Вскоре мы начали сразу репетировать две пантомимы "Собор Парижской богоматери" и "Тысяча и одна ночь". Репетиции шли с часу до пяти вечера. Таких строгостей, как у Труцци, во время репетиций я нигде не видал. Занят или не занят артист в пантомиме, - все равно на репетиции он обязан присутствовать. Всяческие разговоры были в это время запрещены, с балетными артистами мы, другие артисты, вообще не имели права разговаривать.
Как-то раз я зашел в дамскую уборную после репетиции. Кто-то это видел и сказал Рудольфо Труцци. Что было! Он позвал меня и полчаса меня отчитывал. Я знал, что перебивать его нельзя, а нужно ждать, пока он кончит. Когда он, наконец, кончил, я ему спокойно и тихо сказал: "Синьор Рудольфо, я зашел в уборную для того, чтобы переменить книжки. Я очень люблю читать и обмениваюсь книгами с артистками".
Тут же я показал ему книги, которые были у меня в руках. Книги Труцци посмотрел и сказал, что чтение - вещь хорошая, но в уборную все же ходить он не разрешает, а то, он знает, все начинается с книг.
Первой прошла пантомима "Собор Парижской богоматери".
Отец играл роль аббата, я - роль Квазимодо. Пантомиму пришлось очень долго репетировать, потому что она шла в сопровождении музыки. Поставлена она была красочно, но особого успеха не имела, так как там не было никаких трюков, а без трюков пантомимы в цирке всегда проходили с меньшим успехом.
Пантомима "Тысяча и одна ночь" производила большое впечатление на зрителей. По ходу действия пантомимы Пьеро убивает Арлекина, кладет его на стол и разрезает на части. Затем он составляет из отдельных частей целого человека и добрая фея оживляет Арлекина. Рассечение Арлекина на части и его оживление особенно нравились публике. Делали же это просто.
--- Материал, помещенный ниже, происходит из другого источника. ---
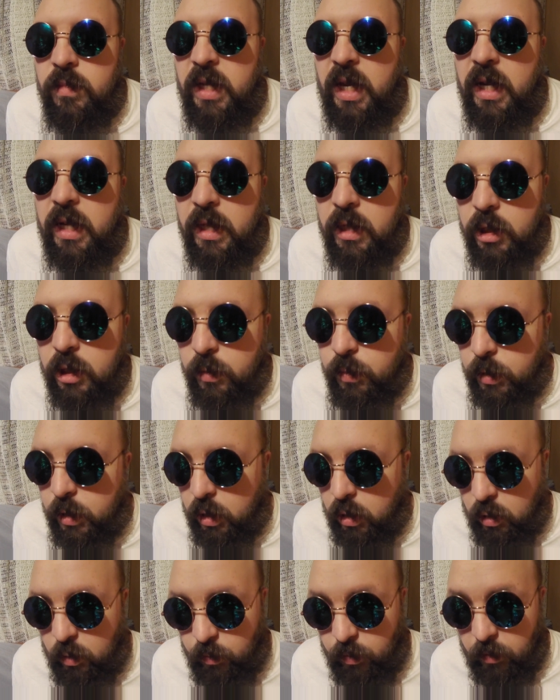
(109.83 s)
jak najszybciej
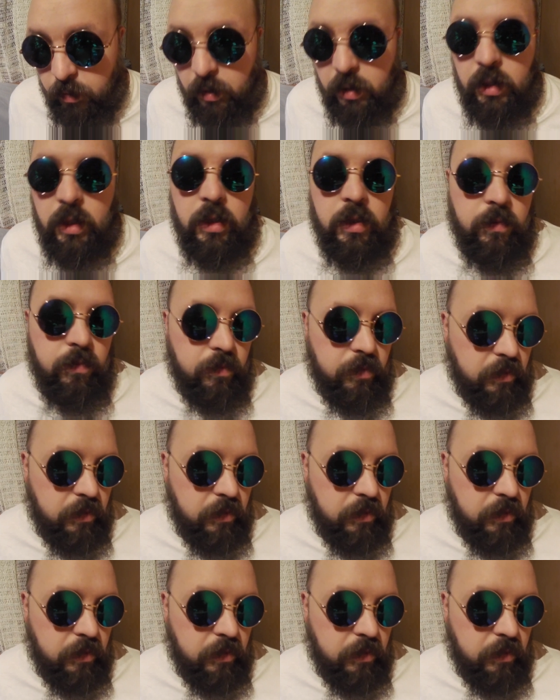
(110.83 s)
odpowiedzieć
Арлекина, убитого стариком - отцом Коломбины, клали ни стол, накрывали простыней. Стол поварачивался на оси. Арлекин уходил, под стол, а на место его поднималась с другой стороны из-под стола кукла. Старик отрезал Арлекину-кукле руки, ноги и голову. Потом отходил к заднику декорации, где был сделан контур фигуры Арлекина, подставлял к контуру ноги, которые проваливались, за декорацию, а за декорацией стоял живой Арлекин и в контур вставлял свои ноги. Таким же образом в декорации появлялись руки и голова Арлекина, и в конце концов, когда все части были собраны, он оживал. Все это проделывалось незаметно, фигуры походили друг на друга, и публике эти сцены нравились. Для нас с отцом это была очень трудная пантомима, так как мы ни на минуту не уходили с манежа. Отец играл Пьеро, я - Арлекина.